Problem statement —
Would you please repeat, word for word, only the lines from the one holding "[0:00.80-0:01.00]" through the one holding "Lip reading: This is the final" in the material below, without the pictures?

Input data —

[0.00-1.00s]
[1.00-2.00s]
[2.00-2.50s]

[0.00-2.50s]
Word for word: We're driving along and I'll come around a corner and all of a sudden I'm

==

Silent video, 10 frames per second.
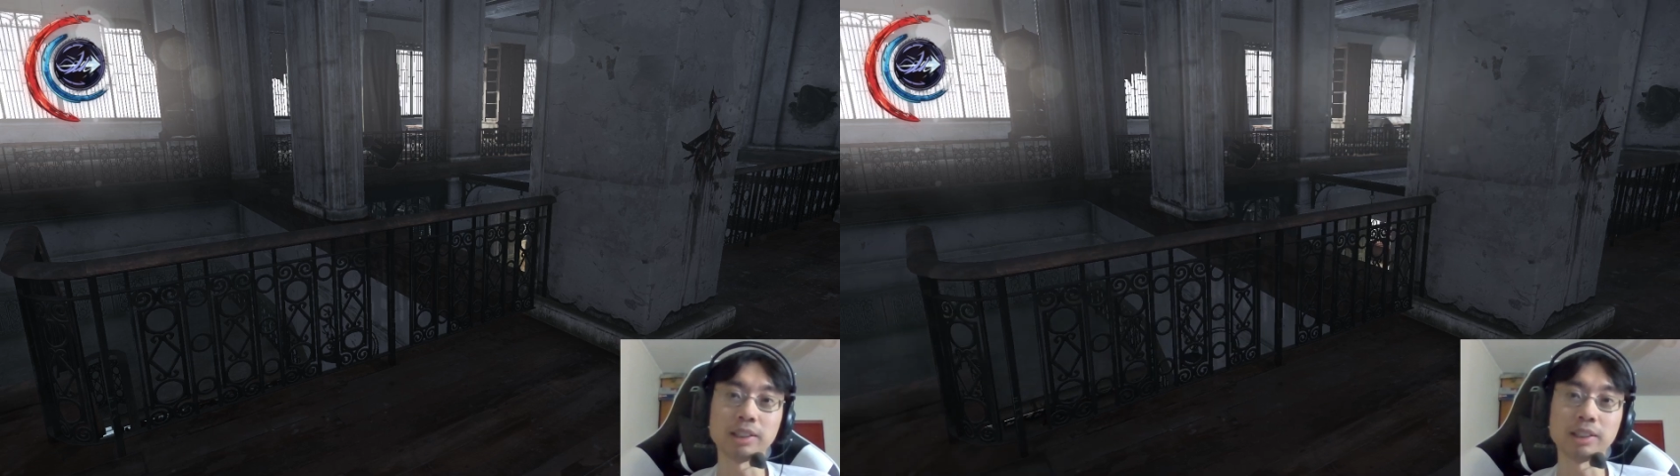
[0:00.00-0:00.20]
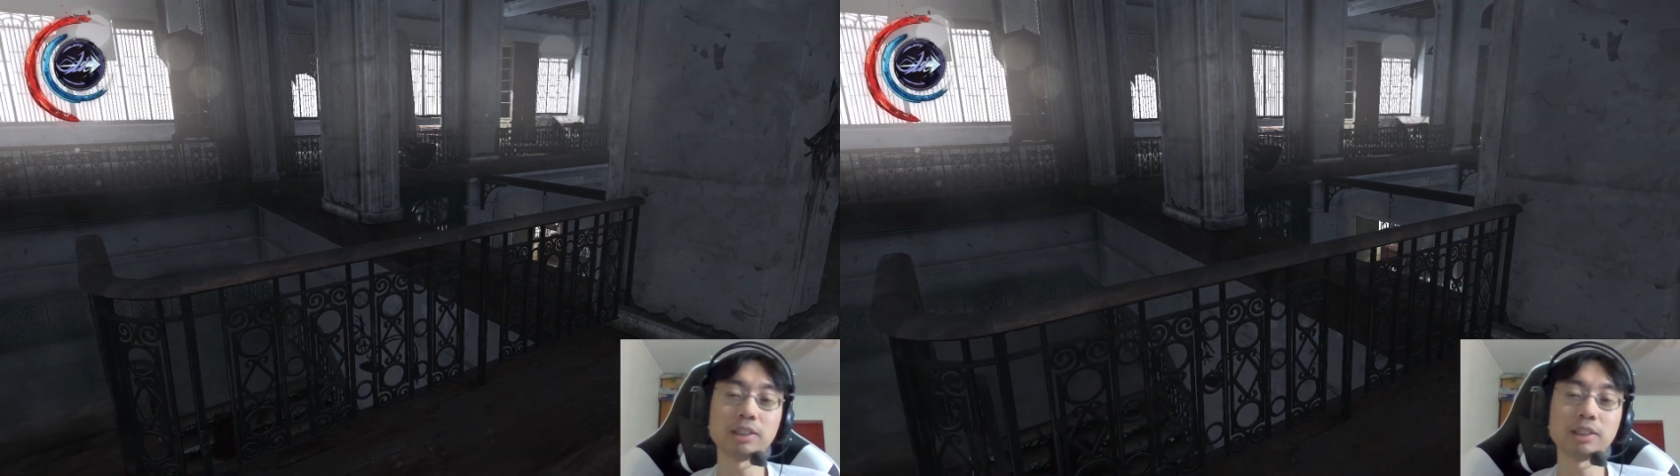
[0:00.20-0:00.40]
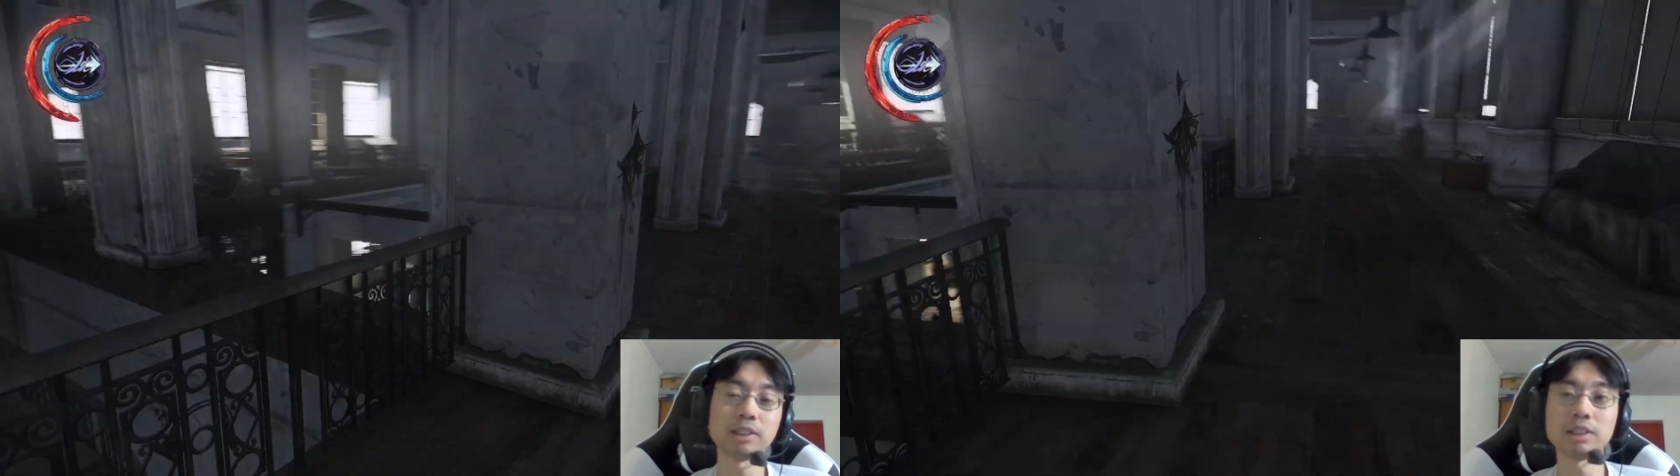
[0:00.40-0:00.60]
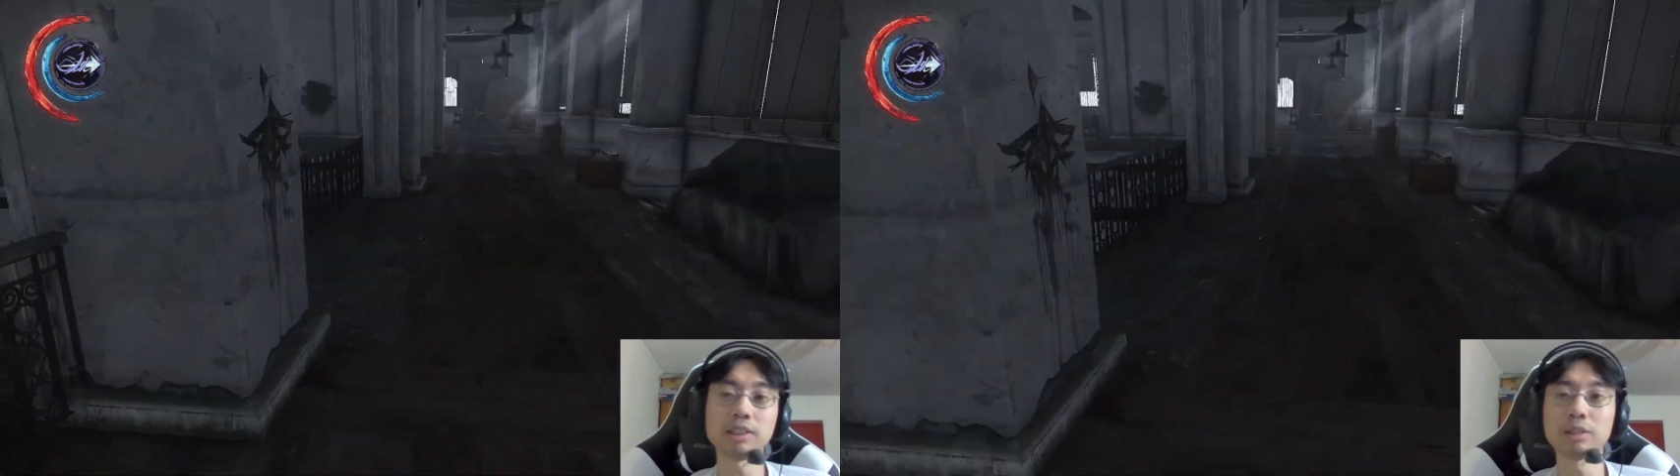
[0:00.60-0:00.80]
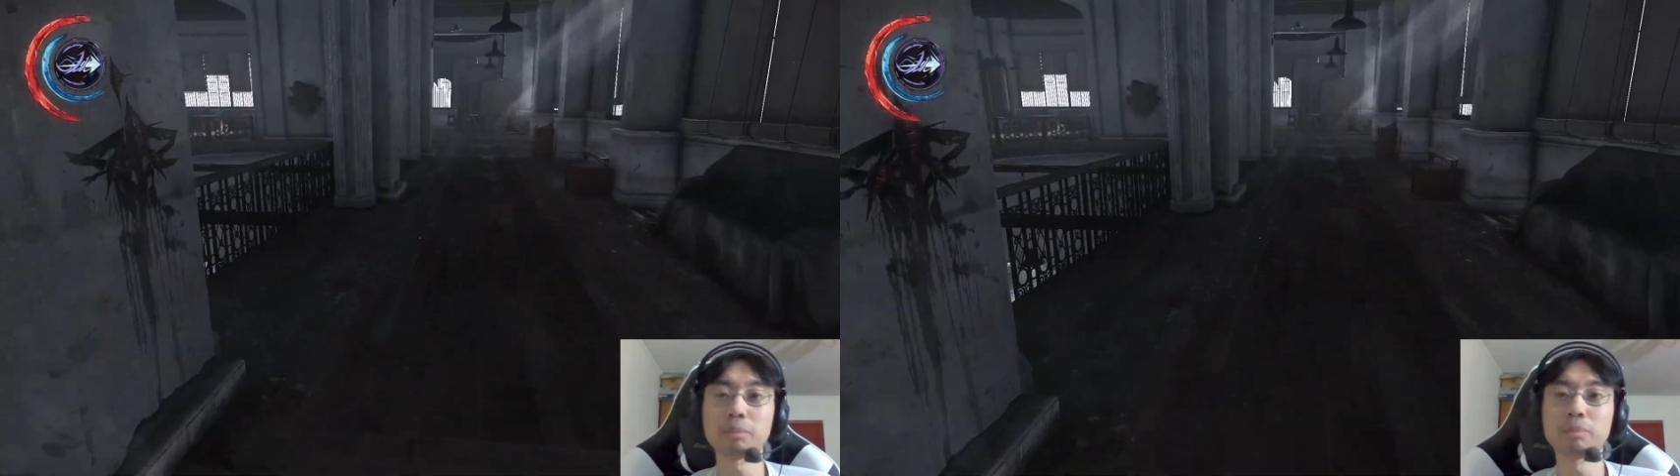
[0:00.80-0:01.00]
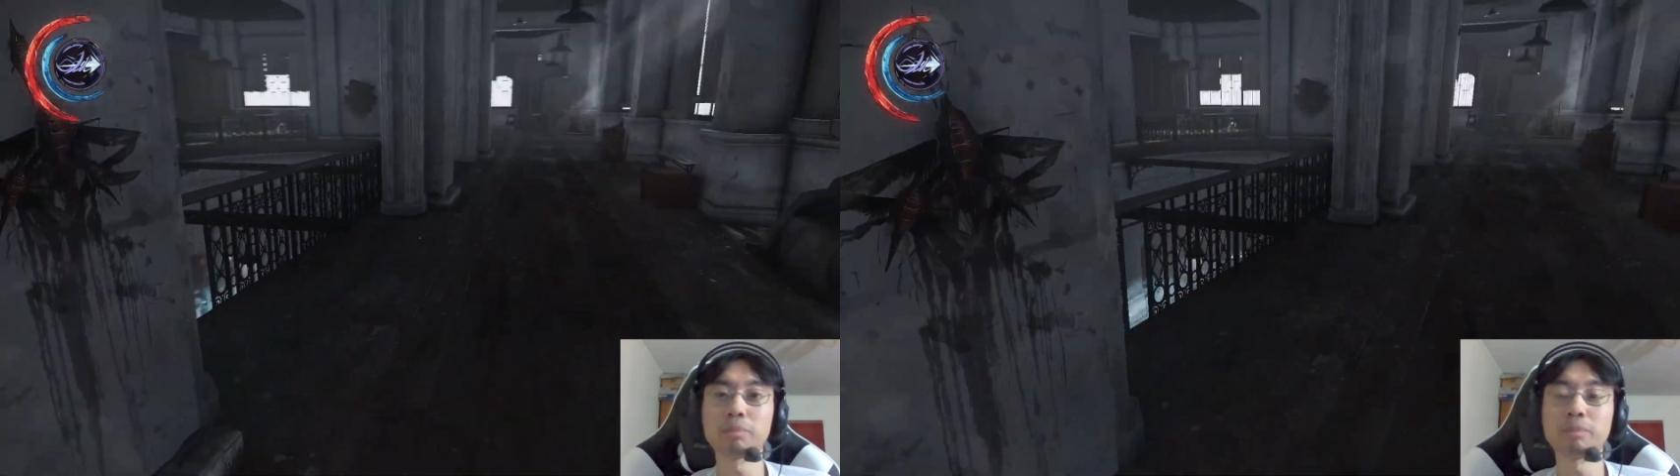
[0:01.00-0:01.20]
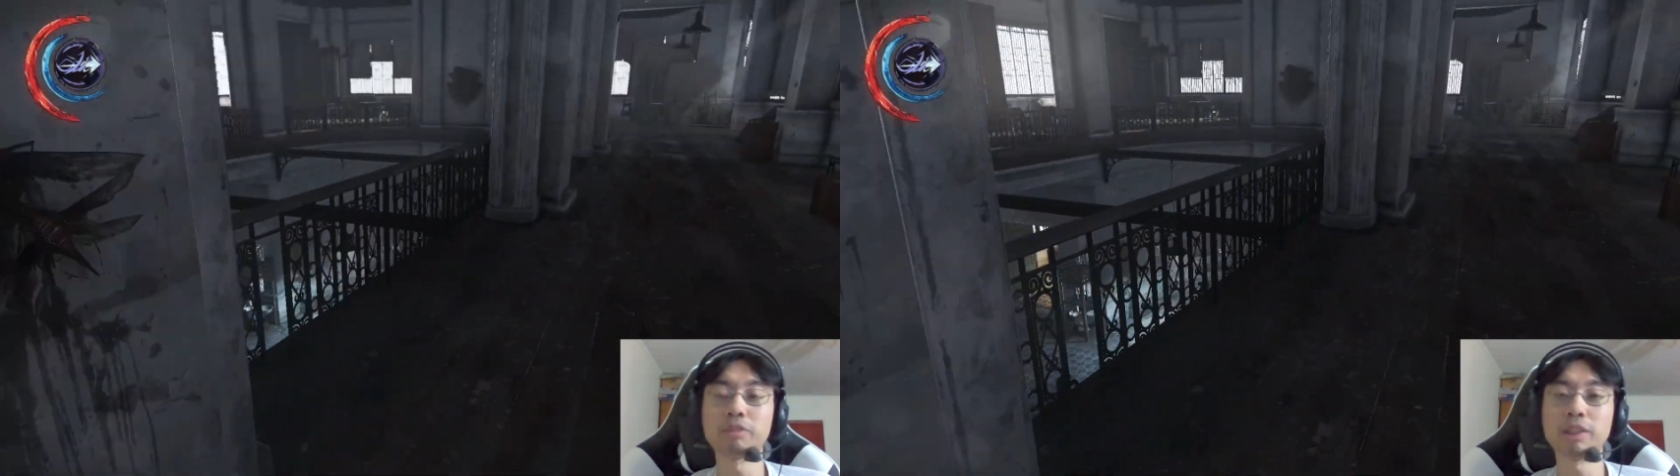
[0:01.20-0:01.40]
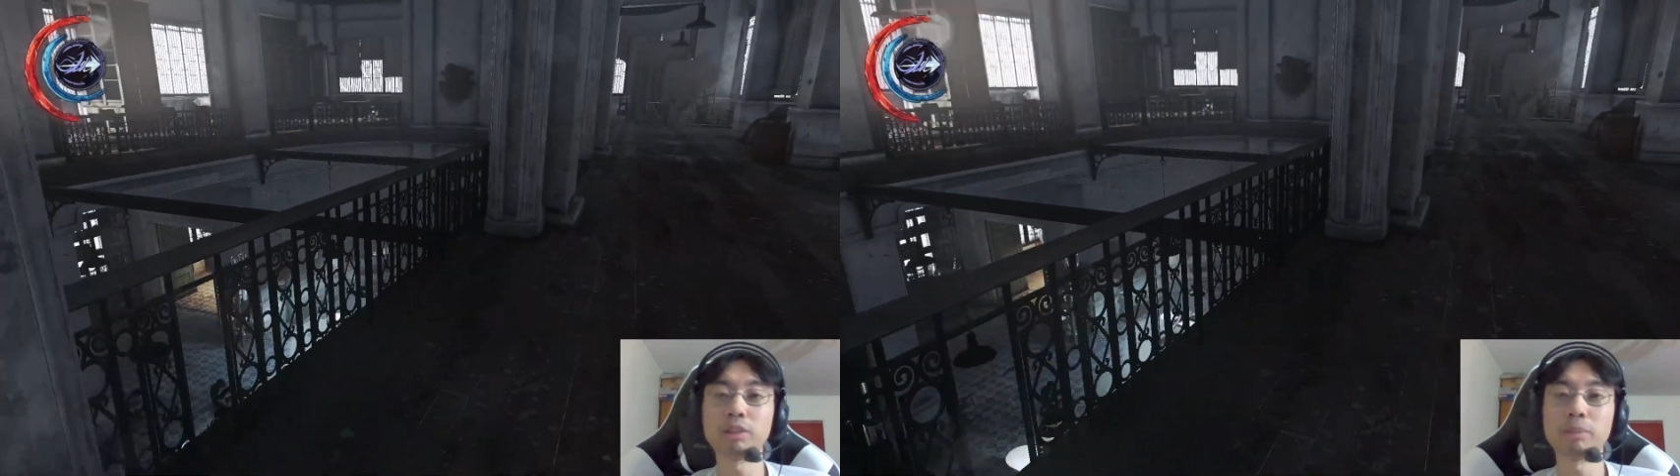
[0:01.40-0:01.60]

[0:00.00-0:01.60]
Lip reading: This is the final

Exercise output —
[0:00.80-0:01.00]
[0:01.00-0:01.20]
[0:01.20-0:01.40]
[0:01.40-0:01.60]

[0:00.00-0:01.60]
Lip reading: This is the final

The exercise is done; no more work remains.